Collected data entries

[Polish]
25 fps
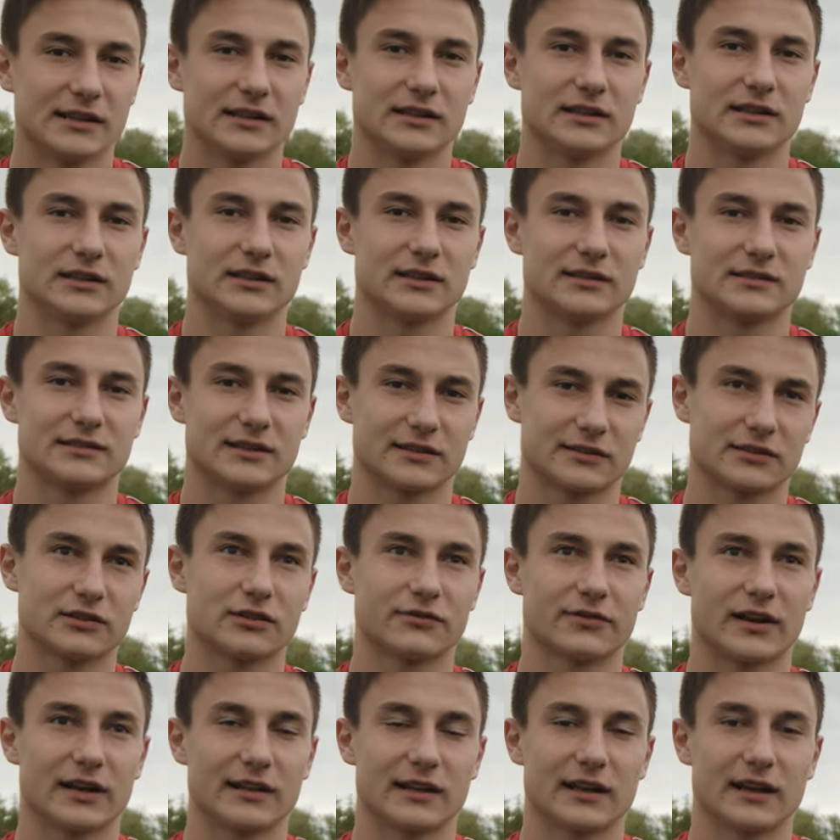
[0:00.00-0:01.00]
i
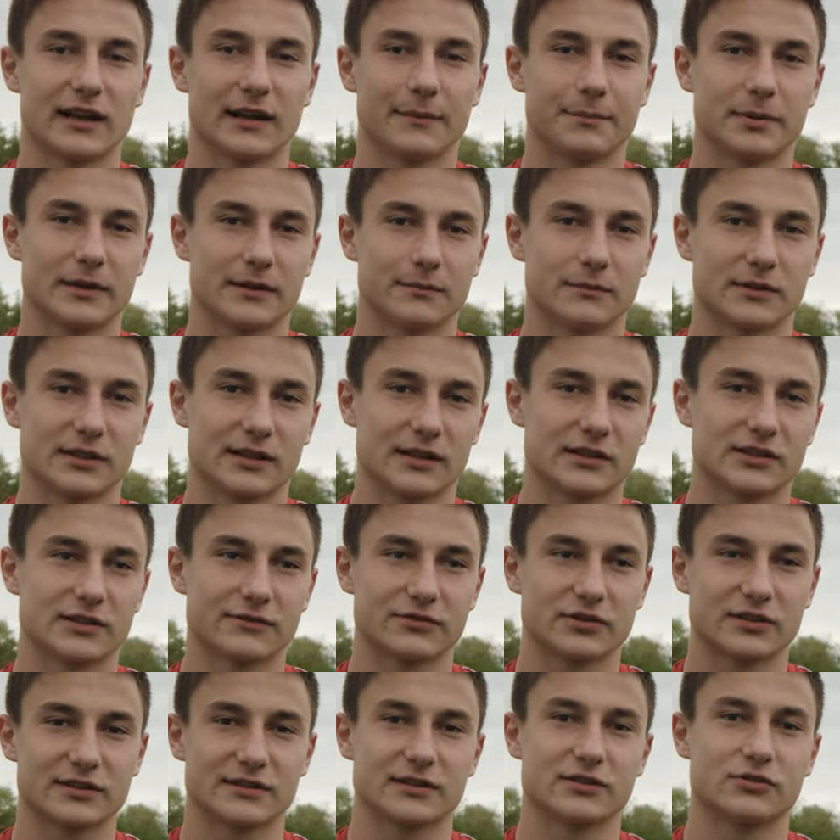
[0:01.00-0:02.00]
zdecydowanie lepiej myślę,
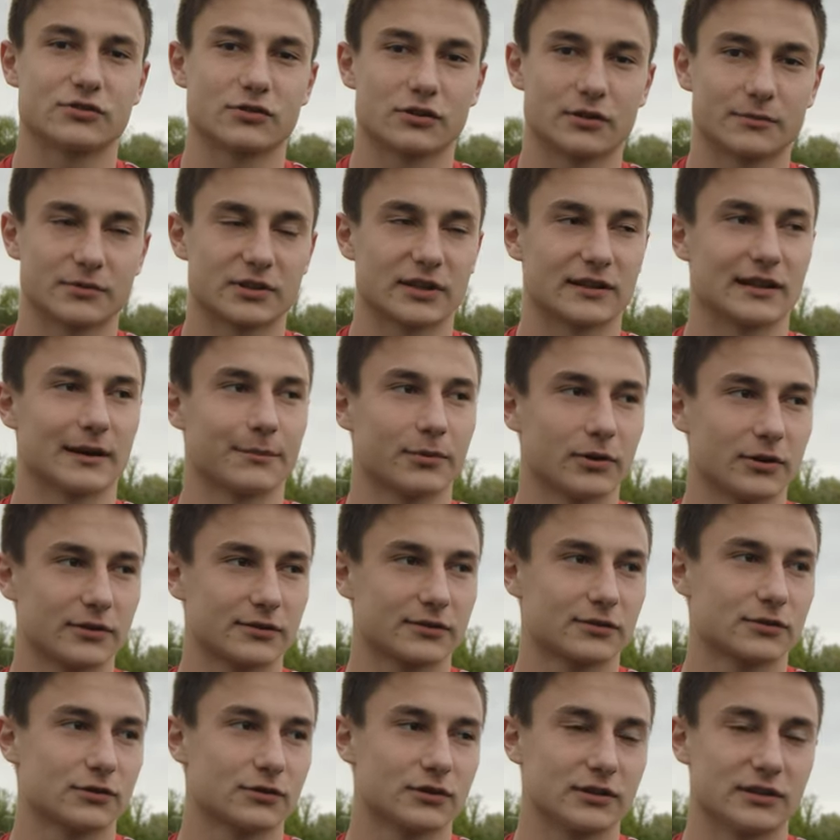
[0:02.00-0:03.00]
że wszyscy czują się na
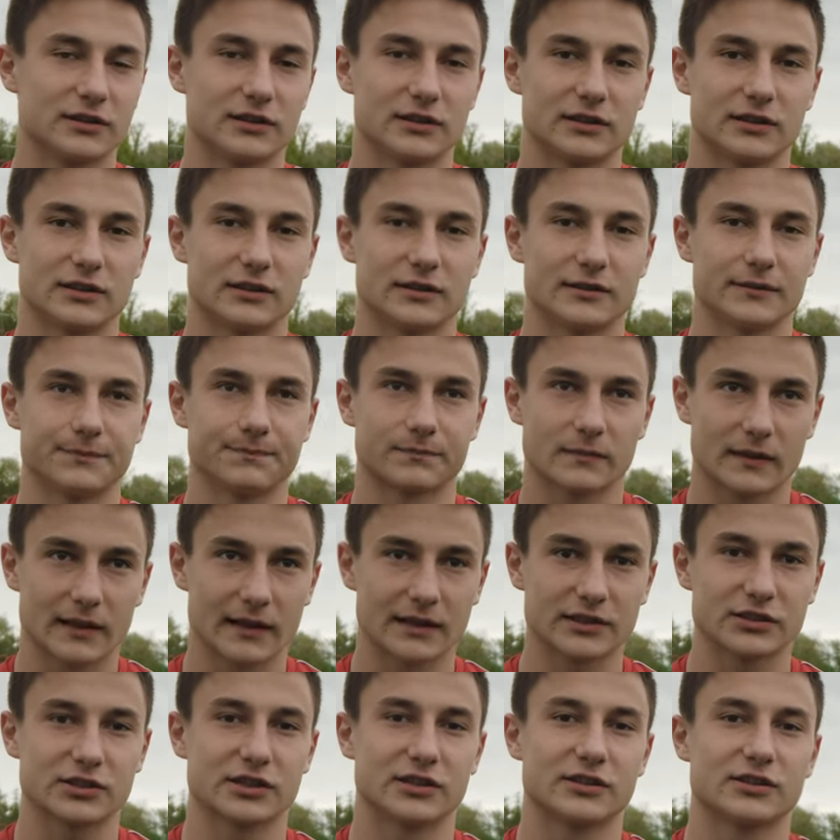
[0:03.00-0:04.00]
boisku i
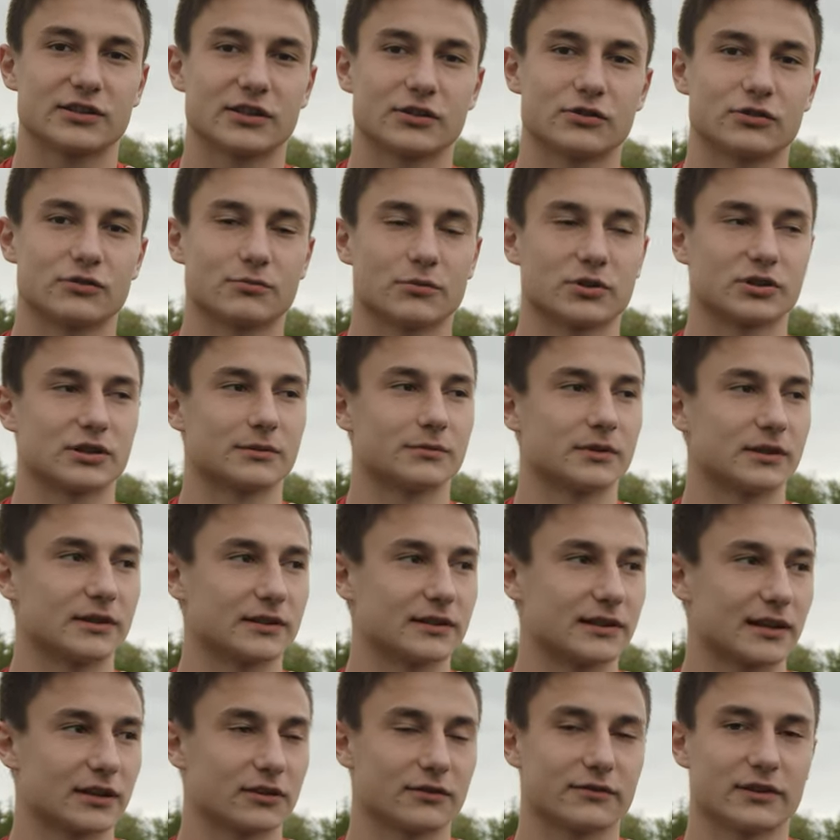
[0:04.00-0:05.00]
na szczęście już
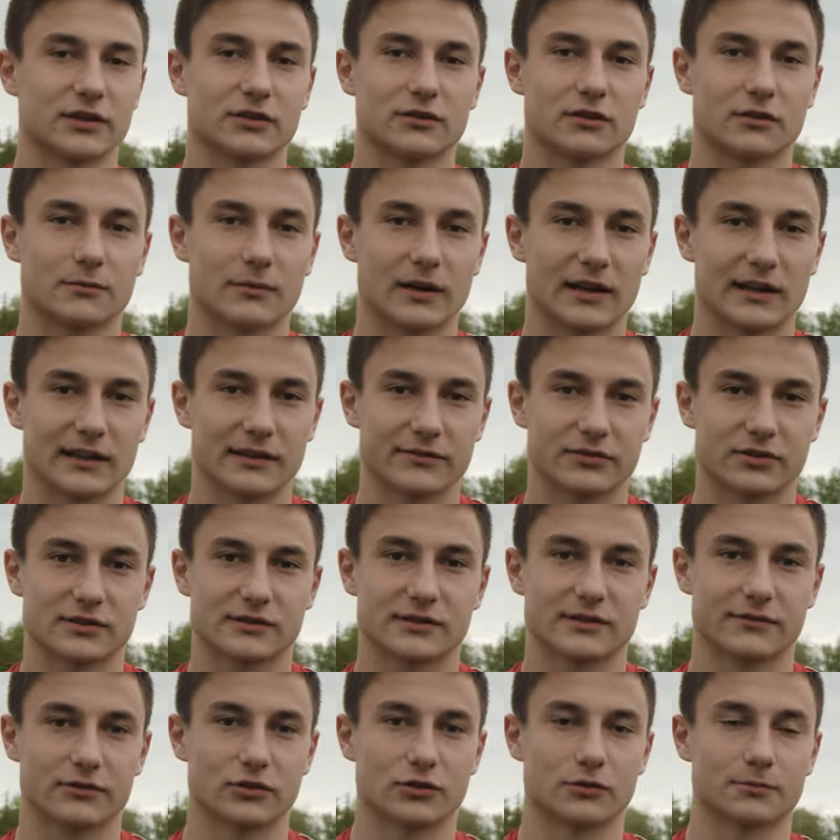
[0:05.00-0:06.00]
możemy trenować normalnie
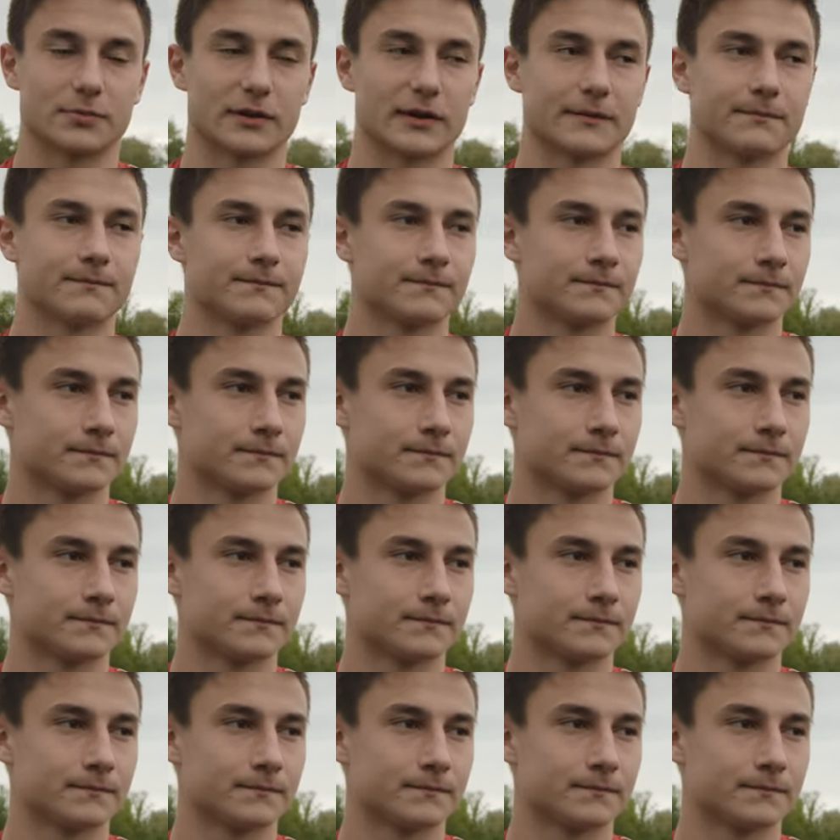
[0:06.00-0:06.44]
wszyscy w grupie.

Exercise prompt: Find the line that contains "[0:03.00-0:04.00]". Reproduce it and every later line of the records exactly, minus the pictures.

Result of the exercise:
[0:03.00-0:04.00]
boisku i
[0:04.00-0:05.00]
na szczęście już
[0:05.00-0:06.00]
możemy trenować normalnie
[0:06.00-0:06.44]
wszyscy w grupie.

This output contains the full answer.